De la quête de l’outil à la quête du geste
Durant des années, je me suis mis en quête d’un tire-bouchon pour gaucher. Pas un tire-bouchon de farces et attrapes, non, un vrai outil professionnel. Il se trouve que la plupart des boutiques spécialisées en matériel culinaire et œnologique ont en France peu de matériel spécifiquement conçu pour les gauchers. Il se trouve que par un concours de circonstances, j’ai pu en commander un en direct chez un fabricant très connu et réputé, à l’étranger. Je sais que quelques boutiques réservées aux professionnels en vendent et je serais curieux de connaître le volume de leurs ventes en la matière.
J’ai attendu patiemment la livraison de mon Graal, petit colis provenant de l’autre côté des Pyrénées. J’ai attendu l’objet de ma convoitise et le facteur l’a déposé au fond de notre boîte aux lettres. Miracle ! J’avais enfin entre mes mains l’outil parfait. Il ne manquait plus qu’une bouteille d’un bon vin à ouvrir pour inaugurer la chose. Et il arriva ce qu’il devait arriver : ma main, par tant d’années à ouvrir à l’envers les bouteilles de vin, devait d’abord être rééduquée. Le tire-bouchon magique était efficace certes, mais je devais me concentrer à chaque fois afin de l’utiliser dans le sens ad hoc.

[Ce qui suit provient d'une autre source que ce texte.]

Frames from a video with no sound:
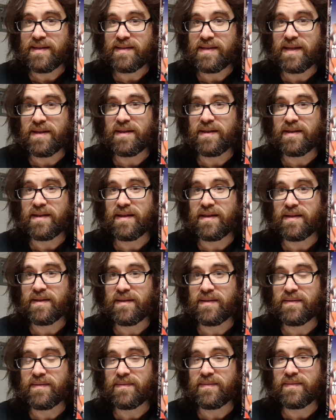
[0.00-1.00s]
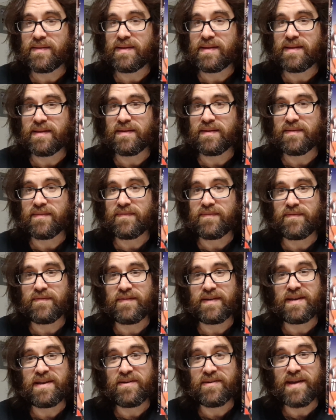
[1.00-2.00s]
the
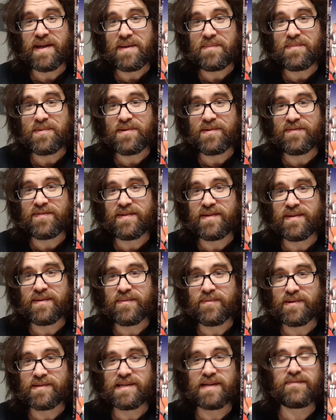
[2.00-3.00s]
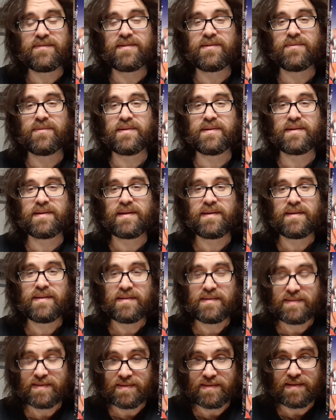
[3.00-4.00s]
video game movie, which everyone
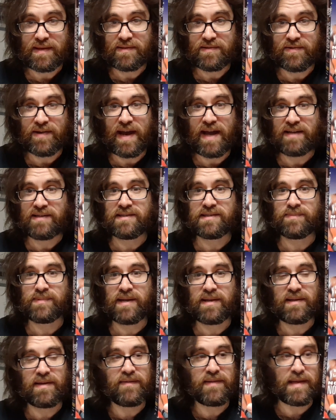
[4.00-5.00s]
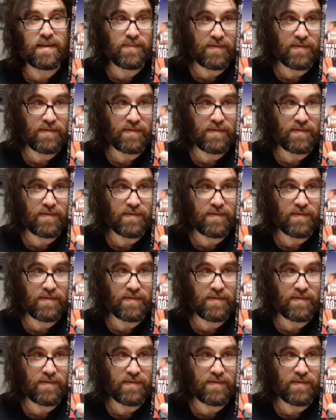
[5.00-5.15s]
trashes, but I love that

Drôle de sentiment en effet que de s’apercevoir à quel point l’éducation gestuelle est efficace. Elle laisse de profondes traces, même lorsque le geste blesse le corps. Cela devient criant dans le cas précis. Ma main devrait jubiler de retrouver son aisance, mais elle renâcle à faire ce qu’elle n’a jamais pu. Cette ambivalence est troublante car il ne suffit pas ici d’apprendre un geste, mais en temps d’en désapprendre un autre. Une entreprise ô combien délicate… et frustrante de déconstruction-construction ! Cela provoque à chaque fois un sentiment de maladresse.
L’étiquette à sens contraire
Notre société tout entière est une entreprise de formatage corporel. Le milieu de la restauration est à lui seul exemplaire. Regardez ces serveurs qui doivent présenter votre assiette de votre côté droit. Heureusement pour eux, ils le font de la main droite, car ce serait une contorsion colossale que de vouloir faire ce geste de la main gauche. J’ai posé un jour la question à des enseignants en école hôtelière : « Comment faites-vous avec les gauchers ? ». La réponse fut sans appel : « Comme avec les droitiers ». On ne déroge pas à l’étiquette au prétexte d’une différence de ce type.